K. Horváth Zsolt
Foglalkozás
történész
Publikációk
Absztrakt
Over the past two decades, humanities and social sciences have been increasingly preoccupied with the question of memory. It has by now become clear that the practices of memory which became wide-spread in the 1970s in connection with the trauma of the Second World War, and especially the Holocaust, are perceivably different from those after the Great War, even though scholarship in this field usually goes only as far back as Maurice Halbwachs’s seminal work published in 1925. Does the concept and practice of memory mean the same today as in the post-First World War period? Can the proliferating research in the field of memory can reconstruct the structures of temporality in this period? Responding to Eugène Minkowski’s 1933 work discussing the phenomenology of time through the psychopathology of soldiers surviving the Great War, the present study adopts Minkowski’s focus on the ‘future’ and argues that, in addition to ‘memory’, the analysis of this period’s structures of temporality must also consider the concept and experience of ‘future’. This fresh approach brings together Halbwachs and Minkowski, two scholars associated with Henri Bergson’s philosophy, both arguing for the primacy of seemingly disparate experiences of time.
Absztrakt
Examining the biography of psychologist, educator and politician Ferenc Mérei, this study addresses the question whether the linearity and continuity traditionally associated with biographies constitute an appropriate concept for the study of the complex historicity of a human life. Separating life and biography, the study’s premise is that the disparate data about a life, often carrying no meaning in themselves, are not of the same quality as the facts of a biography (let alone of an autobiography), ordered in hindsight and interpreted along preconceptions. In short, research must differentiate between the experienced and narrated levels of biographies. Through the application of the concept of ‘event of fate’ and a synoptic and parallel examination of documents (in the widest sense of the word), the study probes both these registers of biographic space from the angle of faultlines. Reaching beyond the narrated and ordered life history of a man so skilled in self-interpretation as Mérei, faultlines provide opportunities to explore those incongruent elements that do not fit in the narration, even though they comprise an integral part of the experienced register. Thus, by disrupting the homogeneous, linear and continuous temporality of biographies, this study reclaims the tentative, the aborted, the unexpected, and the unintentional; and by doing so, attempts to restore the complex, non-linear and heterogeneous temporality in historiography.
Absztrakt
This study aims at answering the questions of where and how the avant-garde scene of the 1970s, home of the art punk band Spions, was organised. Besides the semi-publicity created by extending the private sphere of personal residences, the second half of the decade found this scene returning to venues supported by the official cultural policy: the cultural centres. How was it possible for these supported venues to house forbidden shows? The answer lies in the transforming modes of social identification and recreation choices whose exhaustion was already visible, even for the sociology of the day. The avantgard scene, thus, did no more than repopulate these depleted cultural spaces.

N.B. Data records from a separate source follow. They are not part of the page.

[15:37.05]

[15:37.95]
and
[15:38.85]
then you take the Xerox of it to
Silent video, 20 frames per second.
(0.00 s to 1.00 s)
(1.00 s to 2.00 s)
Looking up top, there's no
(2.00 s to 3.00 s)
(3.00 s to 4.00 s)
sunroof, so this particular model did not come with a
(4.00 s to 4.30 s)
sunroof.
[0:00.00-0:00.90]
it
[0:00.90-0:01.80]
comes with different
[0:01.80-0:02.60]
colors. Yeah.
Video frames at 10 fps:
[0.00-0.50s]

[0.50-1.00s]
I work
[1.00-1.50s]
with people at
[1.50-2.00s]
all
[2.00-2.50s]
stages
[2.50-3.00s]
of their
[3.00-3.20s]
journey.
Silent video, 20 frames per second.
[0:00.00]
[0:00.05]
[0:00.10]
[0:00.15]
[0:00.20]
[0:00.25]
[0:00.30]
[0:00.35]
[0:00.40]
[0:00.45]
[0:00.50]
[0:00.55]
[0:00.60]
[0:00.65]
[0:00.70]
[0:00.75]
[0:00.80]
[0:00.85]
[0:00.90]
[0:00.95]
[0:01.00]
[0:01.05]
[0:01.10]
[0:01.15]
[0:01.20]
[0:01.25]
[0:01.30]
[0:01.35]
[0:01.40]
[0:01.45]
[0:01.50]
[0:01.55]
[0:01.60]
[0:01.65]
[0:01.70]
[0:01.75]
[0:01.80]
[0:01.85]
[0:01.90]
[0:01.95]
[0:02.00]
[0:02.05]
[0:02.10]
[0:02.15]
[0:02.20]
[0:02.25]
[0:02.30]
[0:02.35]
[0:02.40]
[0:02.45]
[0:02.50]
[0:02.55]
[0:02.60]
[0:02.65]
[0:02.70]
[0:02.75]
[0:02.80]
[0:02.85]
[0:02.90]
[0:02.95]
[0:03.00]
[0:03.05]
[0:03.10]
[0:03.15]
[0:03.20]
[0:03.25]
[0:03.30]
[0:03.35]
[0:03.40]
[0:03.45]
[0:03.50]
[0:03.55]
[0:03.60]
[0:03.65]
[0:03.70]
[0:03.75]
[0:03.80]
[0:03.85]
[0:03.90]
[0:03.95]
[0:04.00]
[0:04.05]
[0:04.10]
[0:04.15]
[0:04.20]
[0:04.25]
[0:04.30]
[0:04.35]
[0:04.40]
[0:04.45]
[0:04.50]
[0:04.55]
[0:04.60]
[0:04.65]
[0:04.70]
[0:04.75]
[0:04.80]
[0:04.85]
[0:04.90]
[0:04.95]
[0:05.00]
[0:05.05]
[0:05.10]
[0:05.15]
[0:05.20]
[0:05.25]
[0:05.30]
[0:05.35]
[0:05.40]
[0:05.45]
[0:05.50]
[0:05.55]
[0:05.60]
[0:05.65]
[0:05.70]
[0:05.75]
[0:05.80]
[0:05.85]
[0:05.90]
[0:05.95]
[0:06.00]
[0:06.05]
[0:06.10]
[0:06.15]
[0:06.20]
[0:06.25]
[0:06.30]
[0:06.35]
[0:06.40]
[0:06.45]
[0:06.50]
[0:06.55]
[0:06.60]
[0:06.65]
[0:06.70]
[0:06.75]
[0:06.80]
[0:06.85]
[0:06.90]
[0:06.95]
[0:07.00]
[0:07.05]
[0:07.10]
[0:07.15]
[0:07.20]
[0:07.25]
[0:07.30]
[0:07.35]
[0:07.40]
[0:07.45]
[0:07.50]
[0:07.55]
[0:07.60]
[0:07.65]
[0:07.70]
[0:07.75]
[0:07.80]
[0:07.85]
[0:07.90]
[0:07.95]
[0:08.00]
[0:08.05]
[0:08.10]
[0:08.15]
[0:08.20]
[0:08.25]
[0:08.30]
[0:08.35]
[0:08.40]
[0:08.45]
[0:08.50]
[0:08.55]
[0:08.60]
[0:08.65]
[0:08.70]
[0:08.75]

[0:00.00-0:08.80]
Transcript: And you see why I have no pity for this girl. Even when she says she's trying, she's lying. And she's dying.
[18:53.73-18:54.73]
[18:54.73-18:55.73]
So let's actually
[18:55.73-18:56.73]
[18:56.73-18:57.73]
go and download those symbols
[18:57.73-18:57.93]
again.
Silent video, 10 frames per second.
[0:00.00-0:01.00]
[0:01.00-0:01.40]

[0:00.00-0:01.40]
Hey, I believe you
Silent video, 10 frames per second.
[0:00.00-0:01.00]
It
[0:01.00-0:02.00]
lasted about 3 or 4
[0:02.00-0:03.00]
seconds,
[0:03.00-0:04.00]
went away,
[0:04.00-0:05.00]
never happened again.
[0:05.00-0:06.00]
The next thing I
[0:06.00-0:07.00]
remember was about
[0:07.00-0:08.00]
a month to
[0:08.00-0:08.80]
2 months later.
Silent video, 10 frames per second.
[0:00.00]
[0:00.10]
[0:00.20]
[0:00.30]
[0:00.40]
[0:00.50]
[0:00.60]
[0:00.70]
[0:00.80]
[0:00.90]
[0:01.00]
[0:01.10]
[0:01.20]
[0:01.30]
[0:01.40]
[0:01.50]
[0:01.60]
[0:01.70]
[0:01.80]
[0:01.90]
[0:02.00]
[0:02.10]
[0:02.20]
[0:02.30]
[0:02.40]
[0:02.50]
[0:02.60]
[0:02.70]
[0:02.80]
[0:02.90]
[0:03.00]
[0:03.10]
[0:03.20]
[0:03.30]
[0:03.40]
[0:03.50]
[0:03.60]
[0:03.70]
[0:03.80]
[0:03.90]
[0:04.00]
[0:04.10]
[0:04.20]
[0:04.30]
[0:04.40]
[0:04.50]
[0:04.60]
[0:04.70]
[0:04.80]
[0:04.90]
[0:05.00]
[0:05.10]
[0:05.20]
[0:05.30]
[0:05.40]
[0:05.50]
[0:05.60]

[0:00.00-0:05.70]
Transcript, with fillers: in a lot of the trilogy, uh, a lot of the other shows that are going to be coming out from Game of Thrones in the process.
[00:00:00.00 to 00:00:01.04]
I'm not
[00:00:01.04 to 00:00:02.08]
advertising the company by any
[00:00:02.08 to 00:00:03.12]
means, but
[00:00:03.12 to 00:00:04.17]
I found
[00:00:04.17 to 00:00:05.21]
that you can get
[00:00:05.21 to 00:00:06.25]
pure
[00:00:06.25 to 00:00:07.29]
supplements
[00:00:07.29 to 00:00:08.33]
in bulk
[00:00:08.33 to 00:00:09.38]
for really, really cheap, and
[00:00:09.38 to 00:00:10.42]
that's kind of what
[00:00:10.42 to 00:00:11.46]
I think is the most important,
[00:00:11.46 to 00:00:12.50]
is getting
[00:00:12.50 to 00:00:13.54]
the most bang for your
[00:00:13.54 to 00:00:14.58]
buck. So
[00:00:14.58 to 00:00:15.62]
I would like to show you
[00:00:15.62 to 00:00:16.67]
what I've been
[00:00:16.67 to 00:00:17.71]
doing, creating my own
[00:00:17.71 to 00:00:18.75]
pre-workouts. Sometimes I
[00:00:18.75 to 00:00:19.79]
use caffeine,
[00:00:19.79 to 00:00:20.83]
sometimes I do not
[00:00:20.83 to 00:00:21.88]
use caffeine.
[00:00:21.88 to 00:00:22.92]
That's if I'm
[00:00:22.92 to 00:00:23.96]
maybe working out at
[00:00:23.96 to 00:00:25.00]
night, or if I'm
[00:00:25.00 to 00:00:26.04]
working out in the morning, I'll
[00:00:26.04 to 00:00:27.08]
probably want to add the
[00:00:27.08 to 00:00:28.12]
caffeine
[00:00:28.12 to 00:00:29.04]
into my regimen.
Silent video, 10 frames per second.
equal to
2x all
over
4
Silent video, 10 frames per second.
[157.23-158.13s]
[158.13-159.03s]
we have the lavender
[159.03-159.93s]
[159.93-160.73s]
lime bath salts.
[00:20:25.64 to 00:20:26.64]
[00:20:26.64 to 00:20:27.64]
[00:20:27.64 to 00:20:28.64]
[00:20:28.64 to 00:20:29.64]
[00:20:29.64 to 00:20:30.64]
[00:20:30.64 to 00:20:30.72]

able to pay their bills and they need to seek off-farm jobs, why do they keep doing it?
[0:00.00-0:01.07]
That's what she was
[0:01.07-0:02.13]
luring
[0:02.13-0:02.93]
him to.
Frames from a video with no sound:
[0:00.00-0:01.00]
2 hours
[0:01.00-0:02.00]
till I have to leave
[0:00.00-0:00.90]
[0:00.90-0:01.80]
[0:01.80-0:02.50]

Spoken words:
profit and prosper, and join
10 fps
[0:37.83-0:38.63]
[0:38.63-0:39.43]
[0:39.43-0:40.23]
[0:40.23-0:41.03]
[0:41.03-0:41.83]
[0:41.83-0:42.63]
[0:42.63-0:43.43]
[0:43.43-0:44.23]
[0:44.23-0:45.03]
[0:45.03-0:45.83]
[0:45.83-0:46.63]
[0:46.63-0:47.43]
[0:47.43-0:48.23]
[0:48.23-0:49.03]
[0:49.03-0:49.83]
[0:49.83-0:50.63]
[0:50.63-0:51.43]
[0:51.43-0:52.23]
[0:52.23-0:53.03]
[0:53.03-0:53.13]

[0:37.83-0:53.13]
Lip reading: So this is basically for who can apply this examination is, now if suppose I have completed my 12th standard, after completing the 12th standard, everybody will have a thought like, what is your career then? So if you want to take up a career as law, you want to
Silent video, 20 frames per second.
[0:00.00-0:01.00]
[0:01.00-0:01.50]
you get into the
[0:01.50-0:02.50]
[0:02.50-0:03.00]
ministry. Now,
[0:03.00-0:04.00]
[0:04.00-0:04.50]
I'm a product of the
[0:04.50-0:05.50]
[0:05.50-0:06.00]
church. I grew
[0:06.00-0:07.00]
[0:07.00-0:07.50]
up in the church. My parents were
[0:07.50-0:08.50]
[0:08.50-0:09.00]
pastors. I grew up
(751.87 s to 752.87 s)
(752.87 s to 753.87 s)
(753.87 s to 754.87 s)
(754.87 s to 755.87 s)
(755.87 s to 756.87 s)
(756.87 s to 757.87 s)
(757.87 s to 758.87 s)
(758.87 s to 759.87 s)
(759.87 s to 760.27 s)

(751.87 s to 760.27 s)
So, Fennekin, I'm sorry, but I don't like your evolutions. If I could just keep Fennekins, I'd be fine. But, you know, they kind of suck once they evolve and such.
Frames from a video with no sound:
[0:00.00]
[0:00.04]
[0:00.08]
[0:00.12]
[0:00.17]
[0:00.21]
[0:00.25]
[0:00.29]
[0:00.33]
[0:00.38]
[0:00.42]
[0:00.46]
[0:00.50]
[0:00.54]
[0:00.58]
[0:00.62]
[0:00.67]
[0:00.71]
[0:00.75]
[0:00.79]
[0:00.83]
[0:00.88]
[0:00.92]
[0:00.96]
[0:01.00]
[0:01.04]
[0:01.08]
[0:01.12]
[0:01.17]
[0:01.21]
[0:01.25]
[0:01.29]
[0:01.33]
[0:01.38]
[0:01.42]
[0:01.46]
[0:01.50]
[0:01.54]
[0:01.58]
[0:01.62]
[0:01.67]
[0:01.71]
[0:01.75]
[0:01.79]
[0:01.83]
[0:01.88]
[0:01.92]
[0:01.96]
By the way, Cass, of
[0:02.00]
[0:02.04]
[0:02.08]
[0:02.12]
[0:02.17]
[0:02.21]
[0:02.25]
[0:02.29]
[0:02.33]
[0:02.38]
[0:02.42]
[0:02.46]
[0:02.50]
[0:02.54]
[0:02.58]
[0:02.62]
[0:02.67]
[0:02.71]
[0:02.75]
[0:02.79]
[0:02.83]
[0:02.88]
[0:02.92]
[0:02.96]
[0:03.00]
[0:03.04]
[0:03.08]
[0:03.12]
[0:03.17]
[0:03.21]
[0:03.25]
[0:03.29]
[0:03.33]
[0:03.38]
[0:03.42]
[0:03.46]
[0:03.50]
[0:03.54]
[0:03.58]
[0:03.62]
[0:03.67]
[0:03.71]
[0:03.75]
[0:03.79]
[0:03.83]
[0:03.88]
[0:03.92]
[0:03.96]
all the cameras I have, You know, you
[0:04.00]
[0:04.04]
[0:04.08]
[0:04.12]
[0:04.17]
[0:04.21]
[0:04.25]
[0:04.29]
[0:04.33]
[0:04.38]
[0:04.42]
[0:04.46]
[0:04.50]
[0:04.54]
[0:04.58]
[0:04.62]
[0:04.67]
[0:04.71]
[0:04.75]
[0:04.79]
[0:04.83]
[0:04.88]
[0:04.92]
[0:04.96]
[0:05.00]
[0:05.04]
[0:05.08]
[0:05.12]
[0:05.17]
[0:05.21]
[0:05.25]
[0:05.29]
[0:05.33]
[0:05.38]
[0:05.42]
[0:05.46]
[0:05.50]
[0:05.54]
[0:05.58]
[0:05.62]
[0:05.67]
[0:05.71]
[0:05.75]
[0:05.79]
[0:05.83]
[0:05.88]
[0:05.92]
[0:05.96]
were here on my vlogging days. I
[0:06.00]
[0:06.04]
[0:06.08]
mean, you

This transformation is signifi cant, as the creation of the Spions would have been unimaginable without cultural centres. In their case, the Ganz-MÁVAG Cultural Centre, under the directorship of Tamás Papp, provided the environment where the band first started during a lecture series about utopias. This fi rst Hungarian punk band, however, was far from ordinary; it was set up with the aim to develop poetics and create a musical idiom. The founders, Gergely Molnár, Péter Hegedűs (with György Kurtág, Jr) and Tibor Zátonyi, were originally involved, respectively, in neoavantgard art, contemporary classical music and photography. The band, arriving at popular culture from the exclusivity of avantgard aesthetics and contemporary classical music, was in many respects atypical and defied the logic of pop. Their communication was hierarchic, rather than emancipatory, and the thematics of escape, self-destruction and hate were characterised at the same time by the implicit criticism of state socialism and the New Left’s denunciation of capitalism. The Spions, using pop as a mere medium, reduced the people’s celebrated leaders to the same morphological level as the adored celebrities, fashion models and dandies.
Absztrakt
The paper, a preliminary study to the biography to be written about the psychologist Ferenc Mérei (1909-1986) is an attempt to understand the experiences of the period of forced labor service between 1942–1944. The fundamental question is this: why does Mérei almost always speak positively about the forced labor service? Using the so called cross treatment of sources, the documents in the archives, unpublished manuscripts, interviews, conversations about Mérei and his own scientific work two simultaneous patterns of life-conduct can be reconstructed: (1) “Nocht–Nicht–Sein”, the revolutionary teleology looking into the future, the belief that joining the Red Army is a possibility for the realization of the “communist revolution”; and (2) the pleasure principle, the a hic–et–nunc existence that regards the given life situation as empirical reality and gains consciousness of itself by making use of the minor pleasures aimed at survival. According to the paper’s conclusions it is the political creed and the genuineness of the experience of minor pleasures as well as the elaboration of traumas that resulted in successful psychic elaboration in Mérei’s case (compared to other survivors of the holocaust and forced labor service).